*Task to complete*: Would you print only the lines running from the one with "[4.00-5.00s]" to the final line of the data below, word for word and without pictures?

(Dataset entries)
--
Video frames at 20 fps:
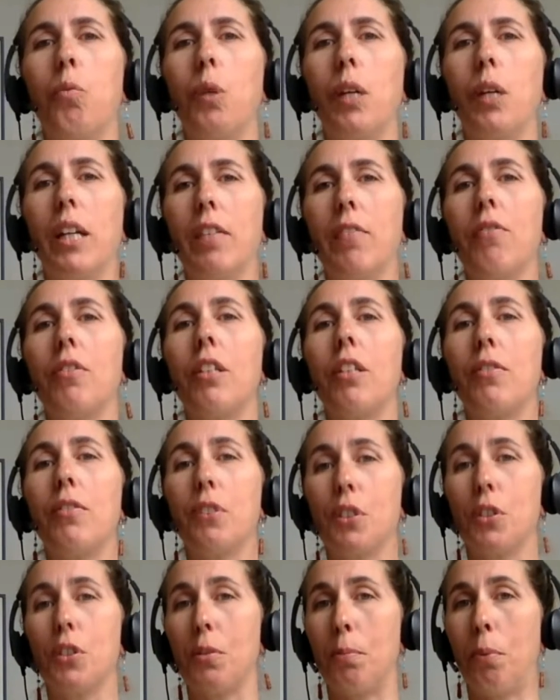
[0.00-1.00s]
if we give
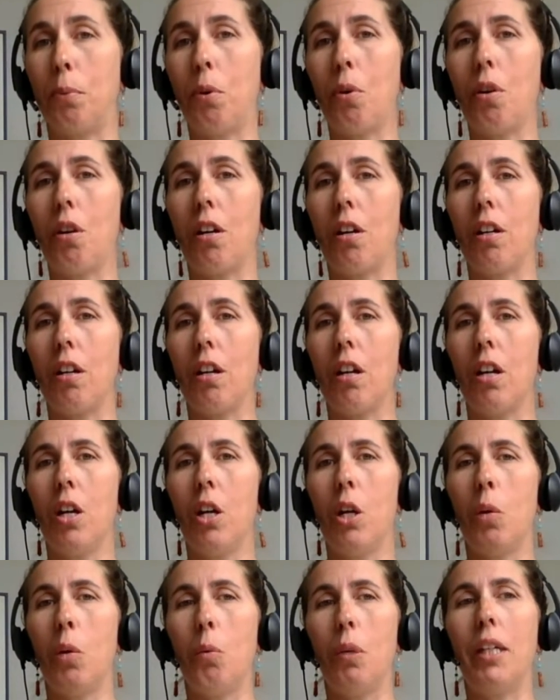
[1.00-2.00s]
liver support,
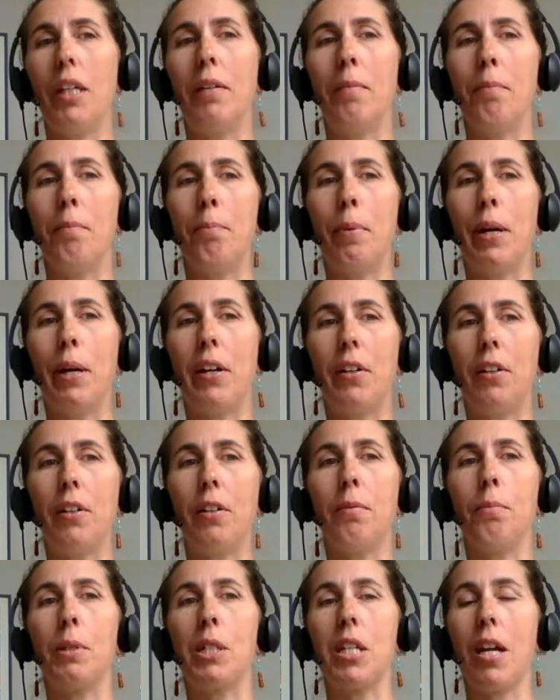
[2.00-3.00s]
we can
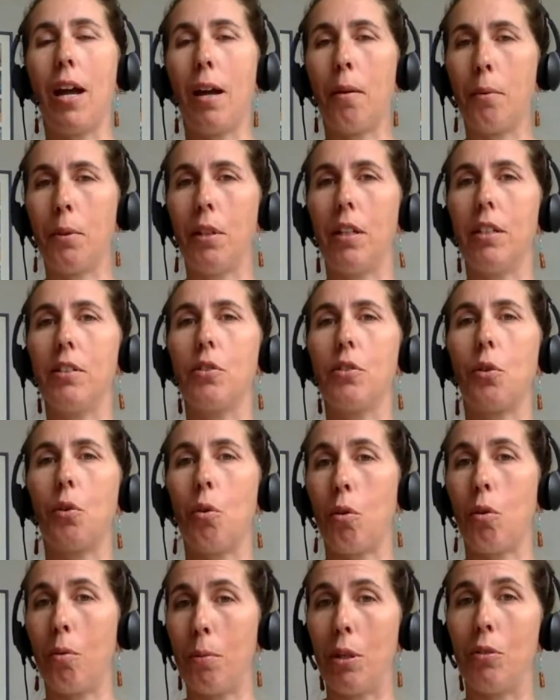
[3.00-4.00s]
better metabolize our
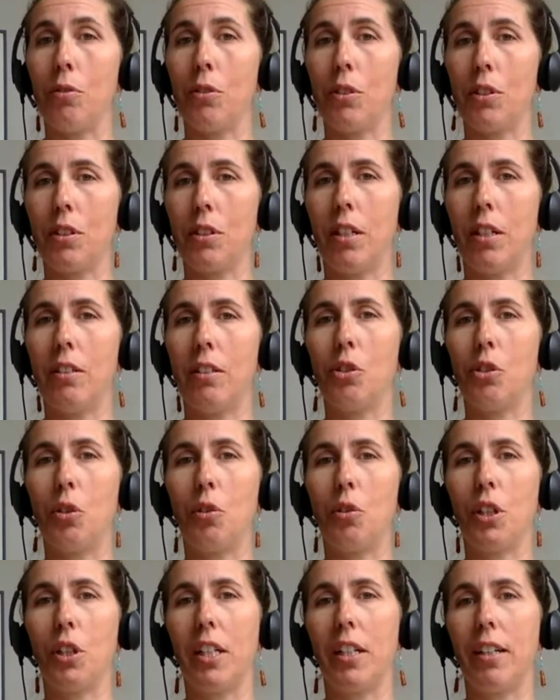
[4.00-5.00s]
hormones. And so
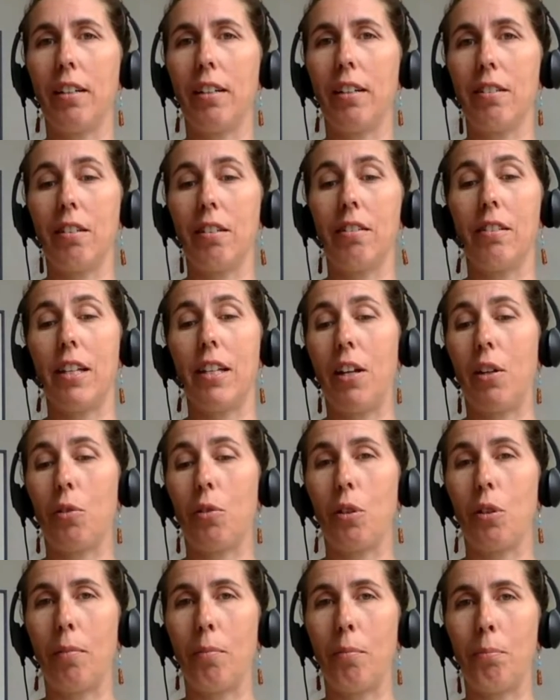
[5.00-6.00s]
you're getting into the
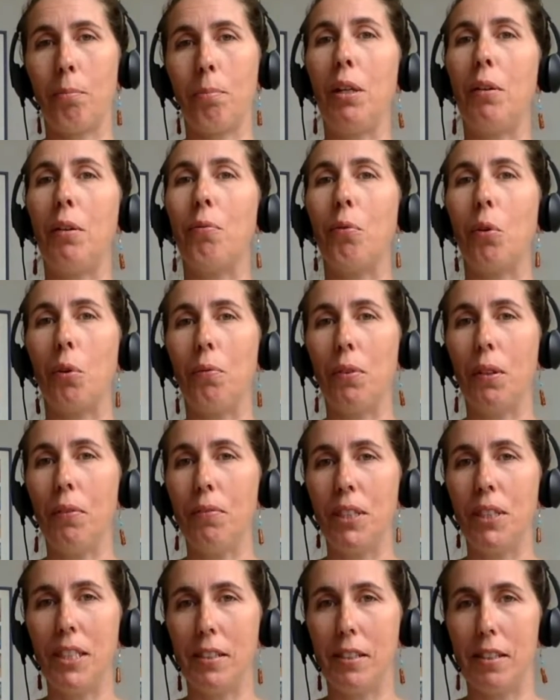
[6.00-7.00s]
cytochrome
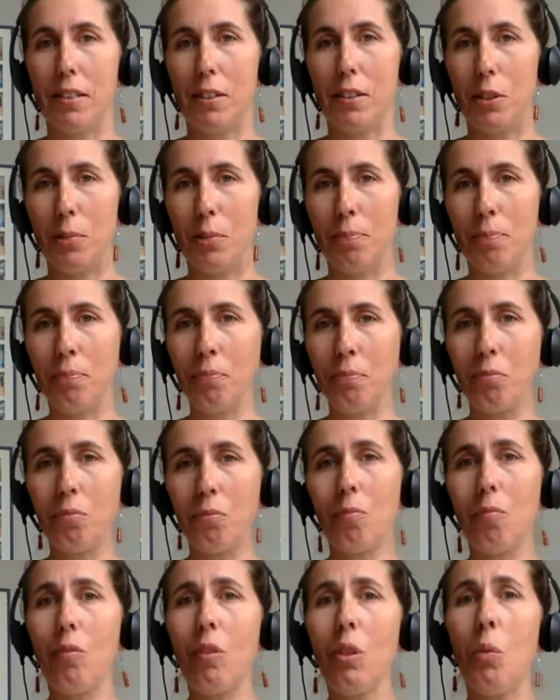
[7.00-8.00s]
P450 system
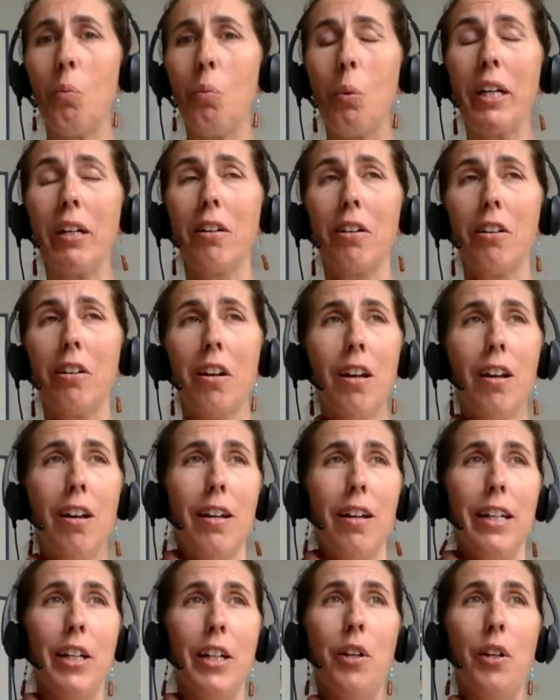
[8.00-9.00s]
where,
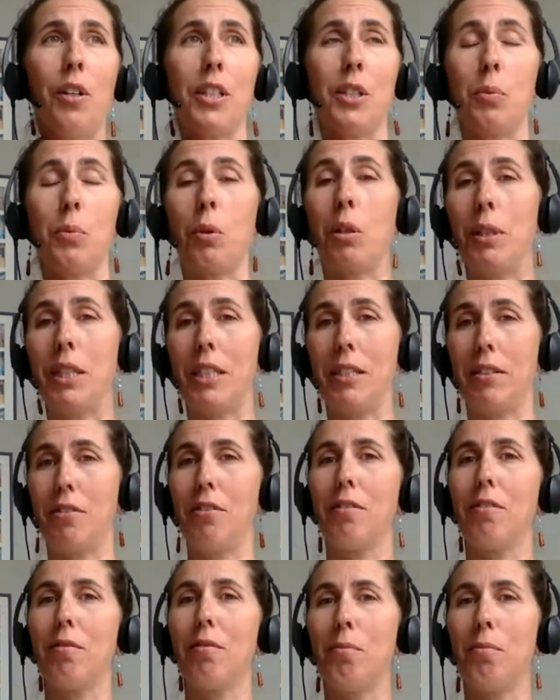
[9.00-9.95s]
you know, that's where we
--
*Answer to this problem*:
[4.00-5.00s]
hormones. And so
[5.00-6.00s]
you're getting into the
[6.00-7.00s]
cytochrome
[7.00-8.00s]
P450 system
[8.00-9.00s]
where,
[9.00-9.95s]
you know, that's where we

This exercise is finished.